Musique / Festivals "Imparfaite", huitième album de la Française qui se produit à la Madeleine le 11 août dans le cadre du Brussels Summer.

"Oh tous les soirs", "Tout ce qui nous sépare" ou "Natalie Wood" : pour ceux qui les connaissent, la simple lecture du titre de ces chansons fait immédiatement poindre une mélodie dans la tête. Quoi de plus normal puisqu’elles furent des tubes, fin des années 80, début des années 90. Sorti en 1990, le 2e album de Jil Caplan, "La charmeuse de Serpents", fut double disque d’or (300 000 exemplaires écoulés). Deux ans plus tard, l’artiste française recevait la Victoire de la musique du meilleur espoir féminin.
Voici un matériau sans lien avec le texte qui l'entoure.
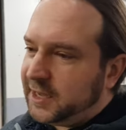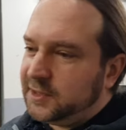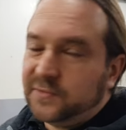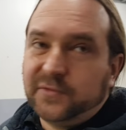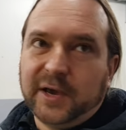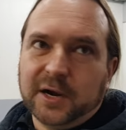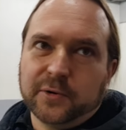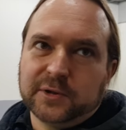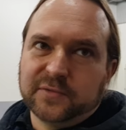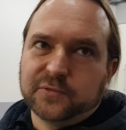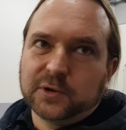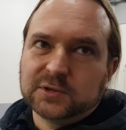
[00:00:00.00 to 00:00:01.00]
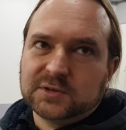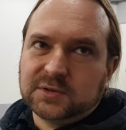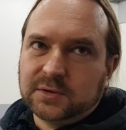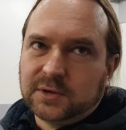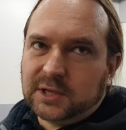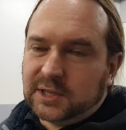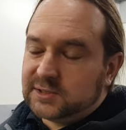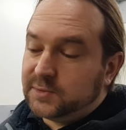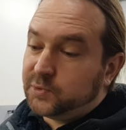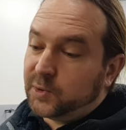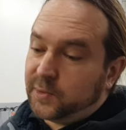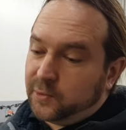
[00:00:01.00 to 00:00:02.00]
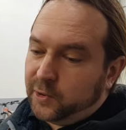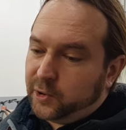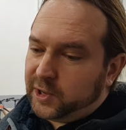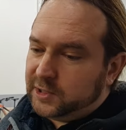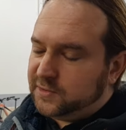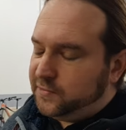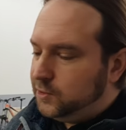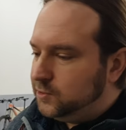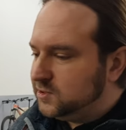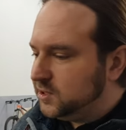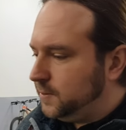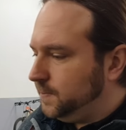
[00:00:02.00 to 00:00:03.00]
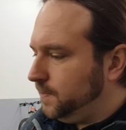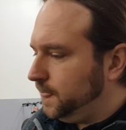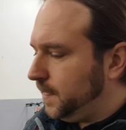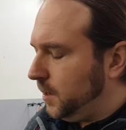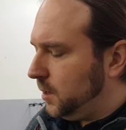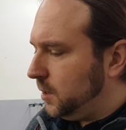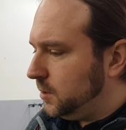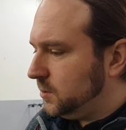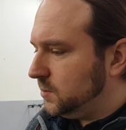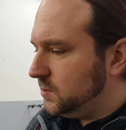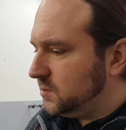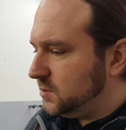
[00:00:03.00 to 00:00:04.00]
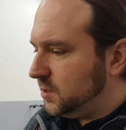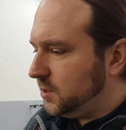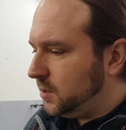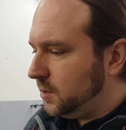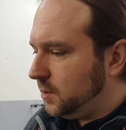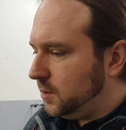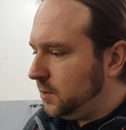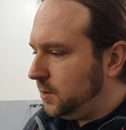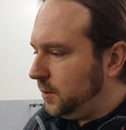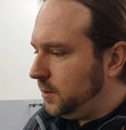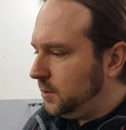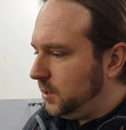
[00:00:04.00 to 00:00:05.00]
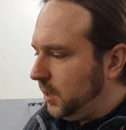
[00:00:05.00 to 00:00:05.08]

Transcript: active aero in the front, mm-hmm. has a proper working diffuser, and uh,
Par la suite, sa carrière se fera plus discrète jusque et y compris, "Derrière la porte", publié en 2007.

Et puis voilà qu’en janvier dernier, arrive en éclaireur le simple "Les chevaux sauvages" qui annonce un 8e album intitulé "Imparfaite". Un "retour" que la chanteuse française, 52 ans cette année, doit à Romane, musicien de jazz swing, par ailleurs prof de guitare de Thomas Dutronc. "Un ami éditeur, qui savait que Romane voulait écrire des chansons, nous a mis en contact", raconte Jil Caplan que l’on rencontre dans un des nouveaux bars branchés de Schaerbeek sis à côté du parc Josaphat - "il est chouette ce café" commente-t-elle.